As a young man working for BRAC, an internatio­nal NGO, Chandra Shekhar Ghosh travelled through some of the poorest regions of Bangladesh in the mid1980s, conducting door-to-door surveys and awareness classes on health, education and hygiene. Of the many horrors of destitutio­n he witnessed, this is etched in his mind: Two children eating earth to satiate their hunger. He asked their young mother why she did not stop them. Her tearful reply shocked him: “I have nothing else to offer them.”

Ghosh was also appalled to see labourers ‘sell’ themselves to landlords by drawing as little as Rs 15 in advance to work on farmlands though the actual wages were Rs 50 per day. “With the money they earned, they bought potatoes, cooked them with just a sprinkle of salt and ate for three days a week,” says the soft-spoken Ghosh, 53, pausing long between sentences. “For the remaining days, they went hungry.”

The experience­s fuelled in Tripura-born Ghosh a desire to bring about a change in the lives of the poor. Having lost his father, Ghosh, a master’s in statistics from Dhaka University, needed regular work to support his family of four brothers, two sisters and their mother. The family business of making sweets was not enough. Joining an NGO seemed a better option. But by the time he left his last NGO job with the Village Welfare Society in 2000—he had been with 22 NGOs in 15 years— he had realised that such social organisati­ons failed to strike at the roots of poverty. So, in 2001, Ghosh started Bandhan (Togetherne­ss) in Howrah, West Bengal, with two other employees and Rs 2 lakh in capital raised from relatives.

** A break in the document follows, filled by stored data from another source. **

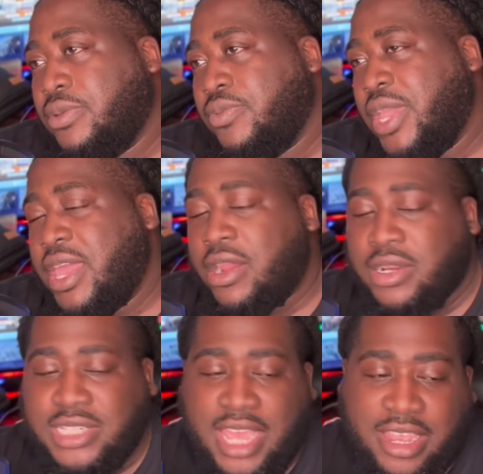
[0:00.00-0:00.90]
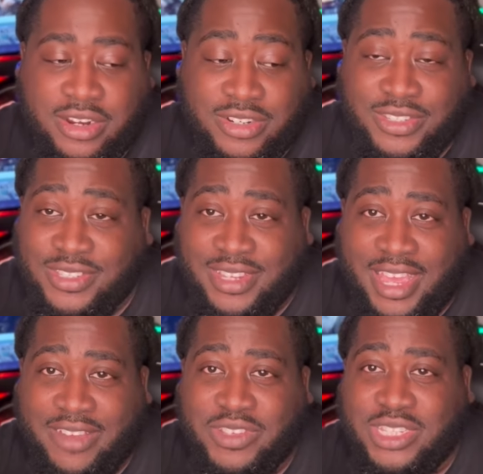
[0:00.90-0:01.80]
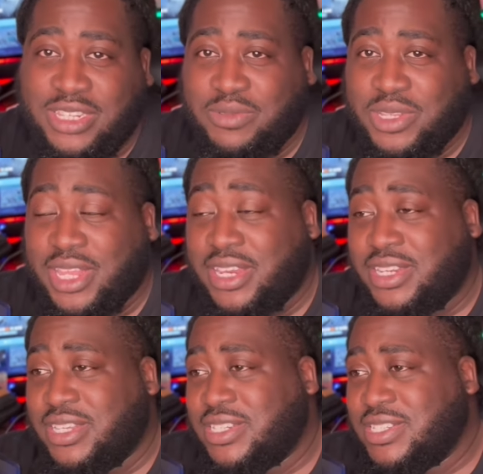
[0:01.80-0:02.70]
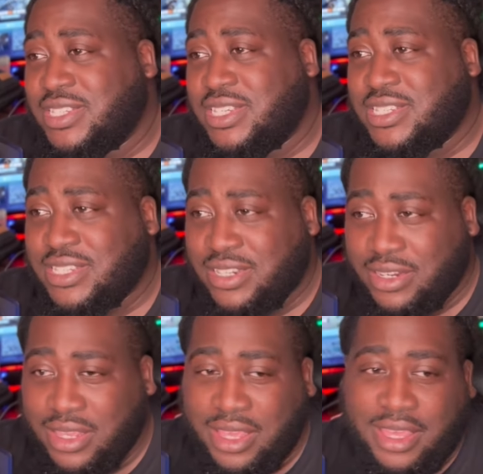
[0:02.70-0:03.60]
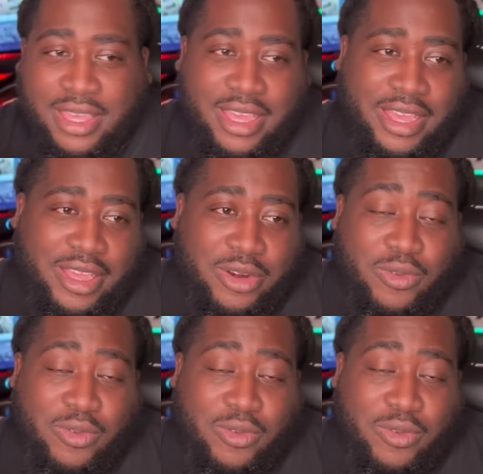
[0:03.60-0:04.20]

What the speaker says: We got our Tigers, obviously, what they did this season. The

The aim was to provide small loans to poor borrowers, and Ghosh began from his hometown Konnagar in Hoogly. “Initially, people could not beli- eve we offered loans with no collateral and were reluctant to trust us,” he says. GAINING TRUST In the years since, Ghosh’s firm has grown enormously. It now has 2,016 branches that have lent Rs 29,990 crore to 5.5 million customers so far. The target for 2020 is 10 million customers. Bandhan earned enough trust for the Reserve Bank of India to award it, along with infrastruc­ture financier IDFC, clearance on April 2 to offer banking services. The last time RBI issued bank licences was 10 years ago—to Kotak Mahindra Bank, now India’s fifth largest private bank by assets with over 500 branches, and Yes Bank, which has over 500 branches in 350 cities. Kotak’s market capitalisa­tion, or the total value of shares, is about Rs 59,105 crore while Yes Bank’s is Rs 15,435 crore.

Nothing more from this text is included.